== Records for the task ==

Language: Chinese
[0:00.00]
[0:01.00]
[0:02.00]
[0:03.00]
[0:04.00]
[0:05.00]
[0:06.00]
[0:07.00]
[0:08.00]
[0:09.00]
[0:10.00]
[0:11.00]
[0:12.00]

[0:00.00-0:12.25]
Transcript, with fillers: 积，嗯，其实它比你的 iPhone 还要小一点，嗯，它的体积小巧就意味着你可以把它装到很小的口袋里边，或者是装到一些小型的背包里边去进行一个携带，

===
== Records for the task ==

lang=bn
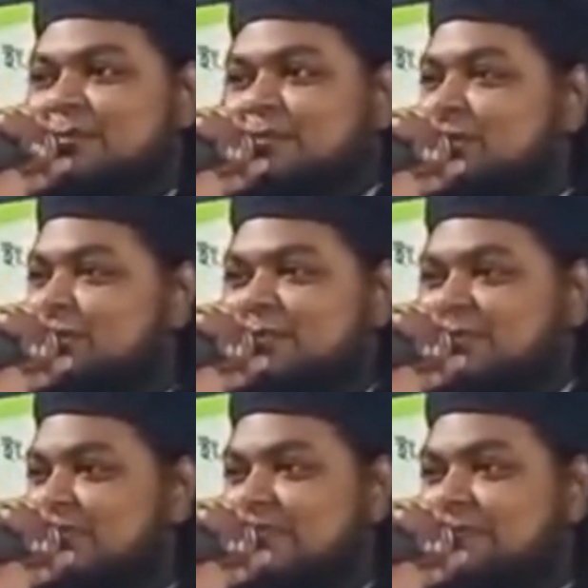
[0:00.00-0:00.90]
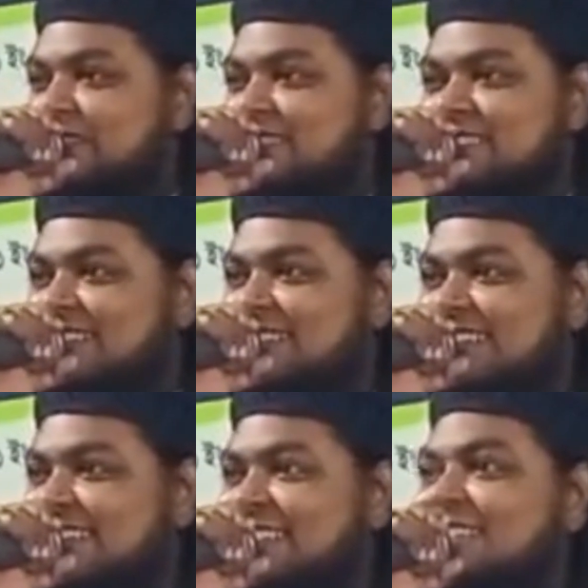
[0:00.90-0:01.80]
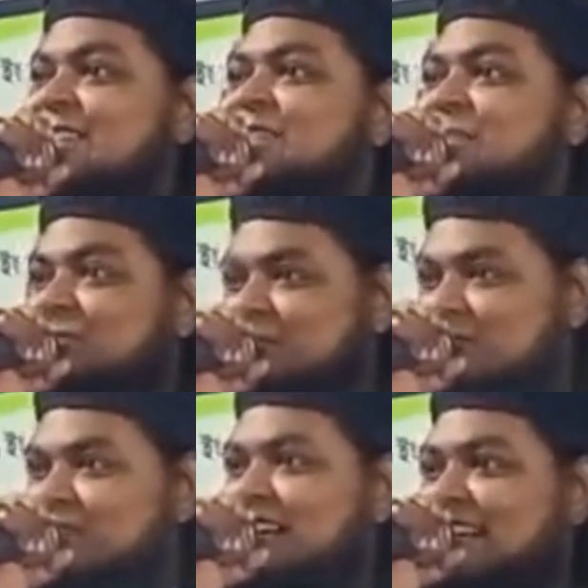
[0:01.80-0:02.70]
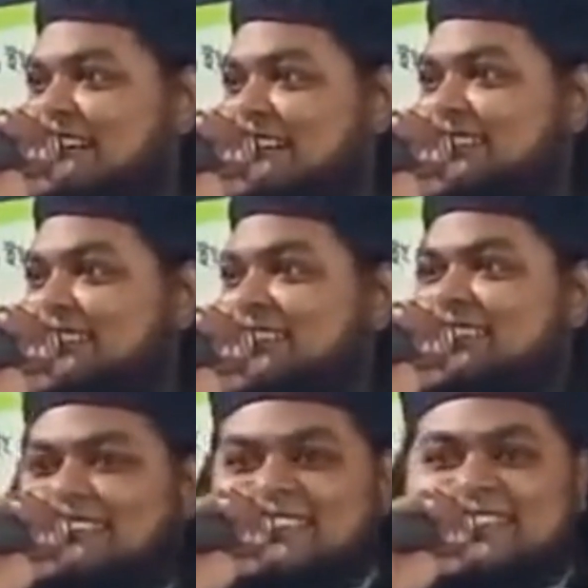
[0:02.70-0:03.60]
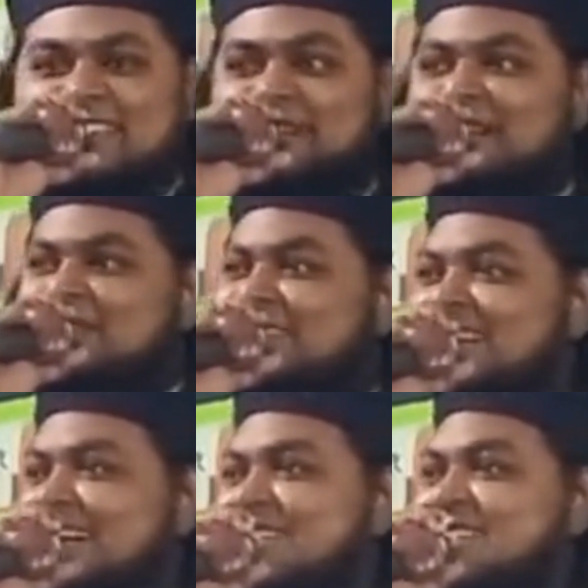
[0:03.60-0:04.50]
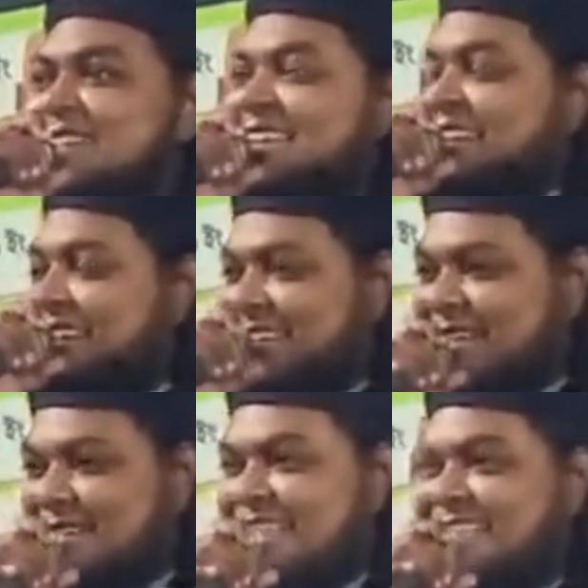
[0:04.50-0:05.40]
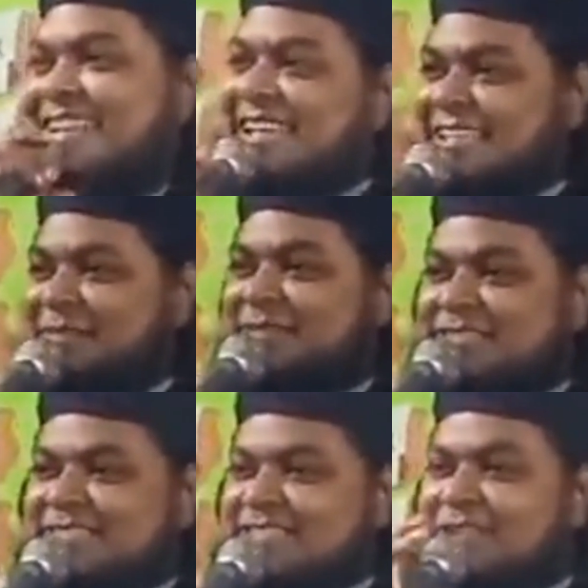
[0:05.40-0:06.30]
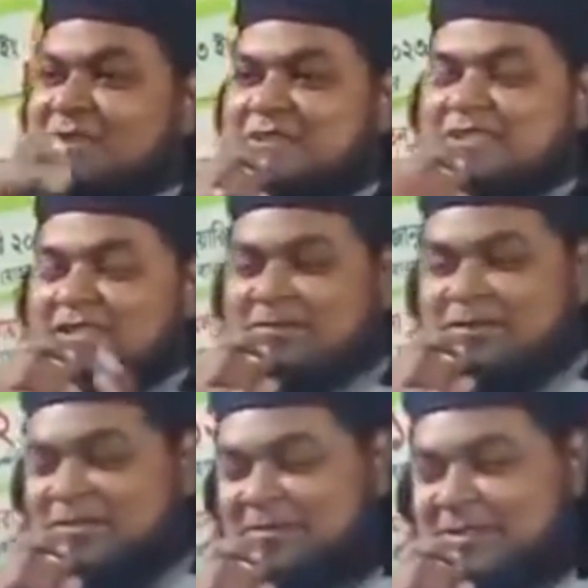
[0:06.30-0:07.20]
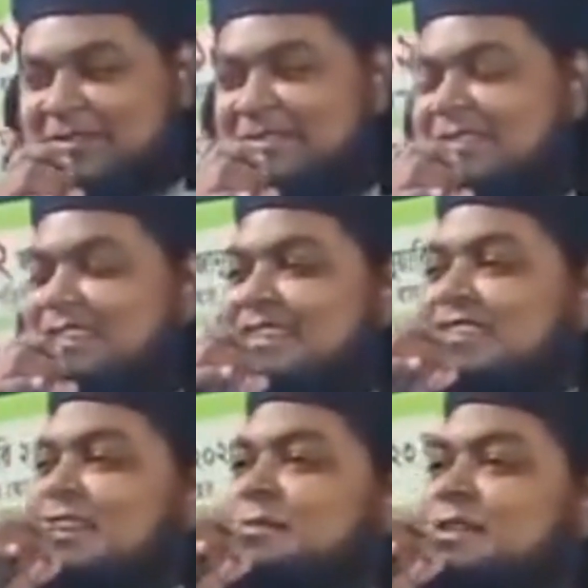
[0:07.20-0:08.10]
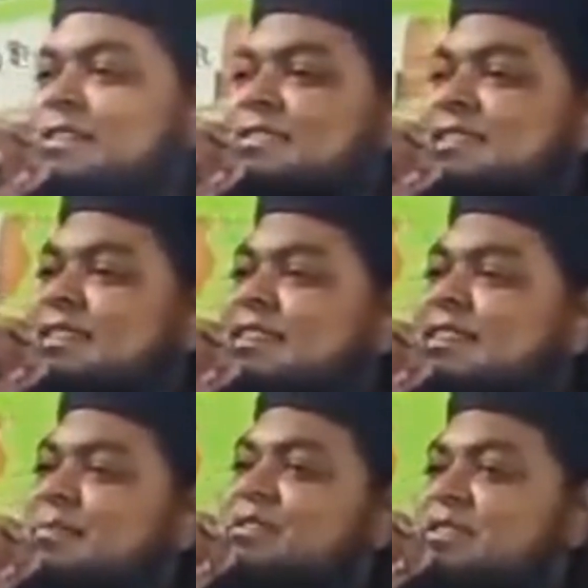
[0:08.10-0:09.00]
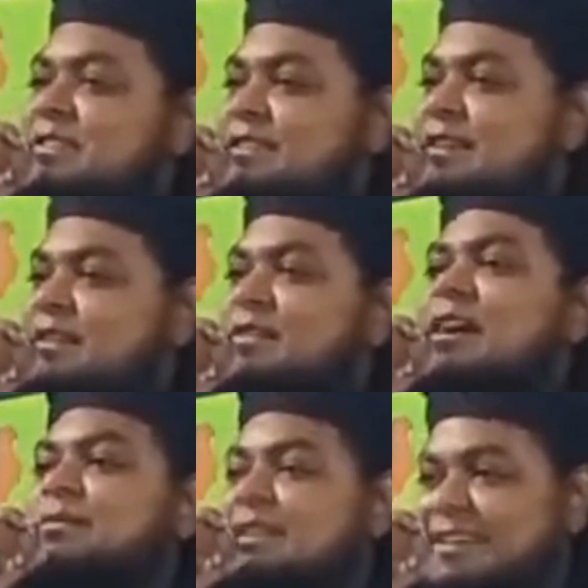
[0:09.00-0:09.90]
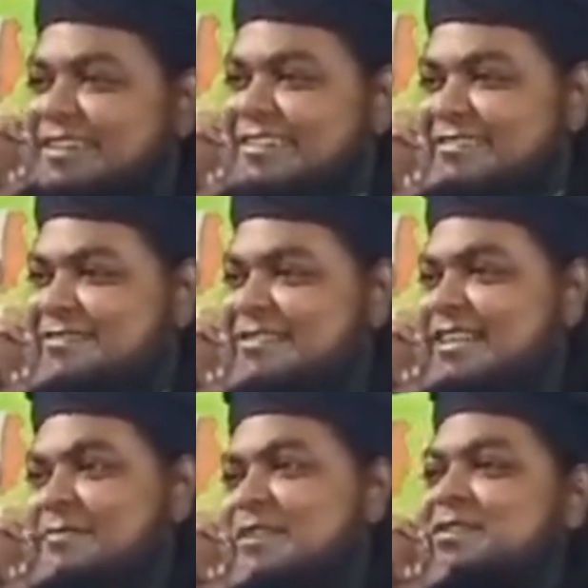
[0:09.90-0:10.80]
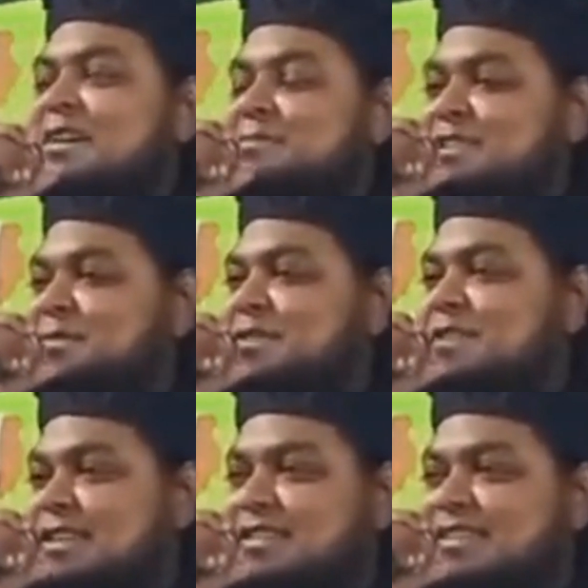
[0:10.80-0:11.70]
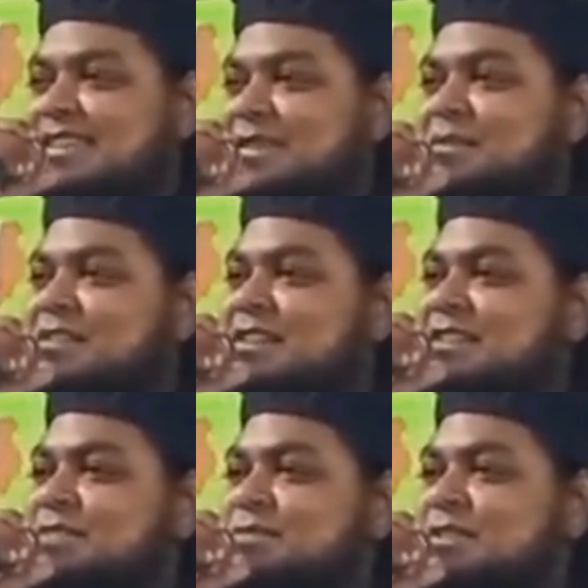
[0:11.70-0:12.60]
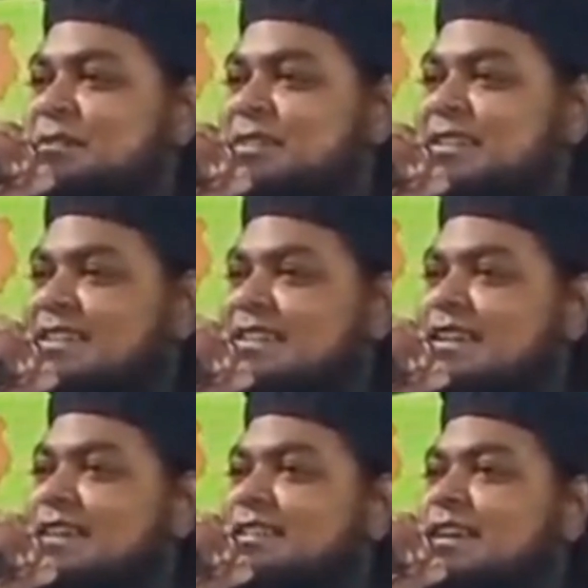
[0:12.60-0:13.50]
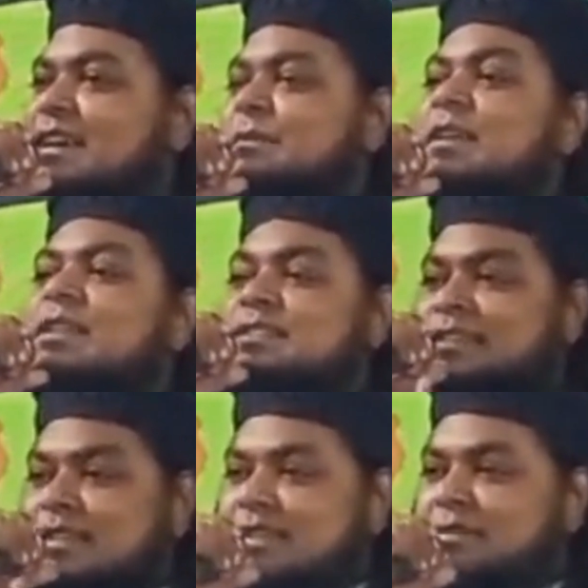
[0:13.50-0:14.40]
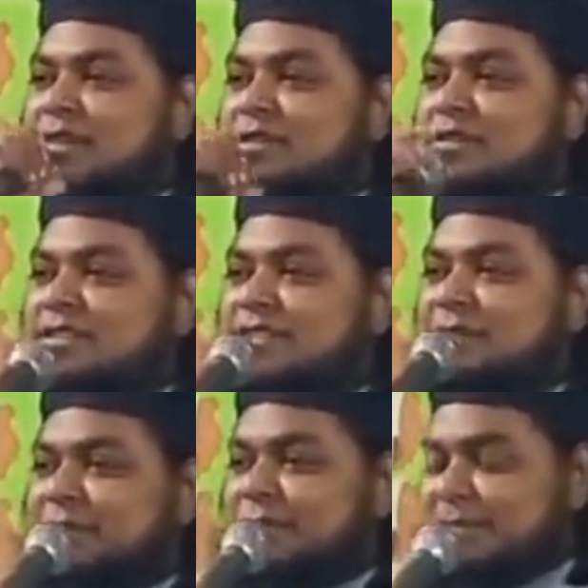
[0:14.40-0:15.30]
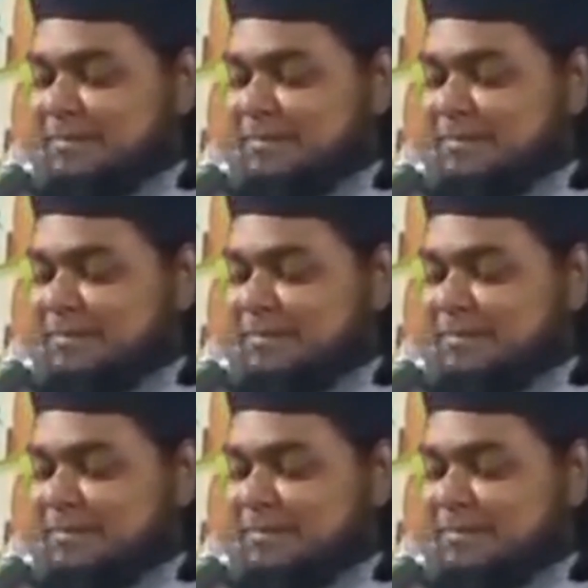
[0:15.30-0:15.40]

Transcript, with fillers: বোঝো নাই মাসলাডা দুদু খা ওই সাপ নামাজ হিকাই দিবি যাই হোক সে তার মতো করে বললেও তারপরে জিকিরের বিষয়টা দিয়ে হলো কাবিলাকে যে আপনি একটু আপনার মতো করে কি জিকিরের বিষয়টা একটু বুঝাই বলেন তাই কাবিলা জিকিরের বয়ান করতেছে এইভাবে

===

Task prompt: Print from the line containing "[0:06.30-0:07.20]" through the line containing "Transcript, with fillers: বোঝো" in the data above, exactly as the lines stand, and omit every picture.

Written reply:
[0:06.30-0:07.20]
[0:07.20-0:08.10]
[0:08.10-0:09.00]
[0:09.00-0:09.90]
[0:09.90-0:10.80]
[0:10.80-0:11.70]
[0:11.70-0:12.60]
[0:12.60-0:13.50]
[0:13.50-0:14.40]
[0:14.40-0:15.30]
[0:15.30-0:15.40]

Transcript, with fillers: বোঝো নাই মাসলাডা দুদু খা ওই সাপ নামাজ হিকাই দিবি যাই হোক সে তার মতো করে বললেও তারপরে জিকিরের বিষয়টা দিয়ে হলো কাবিলাকে যে আপনি একটু আপনার মতো করে কি জিকিরের বিষয়টা একটু বুঝাই বলেন তাই কাবিলা জিকিরের বয়ান করতেছে এইভাবে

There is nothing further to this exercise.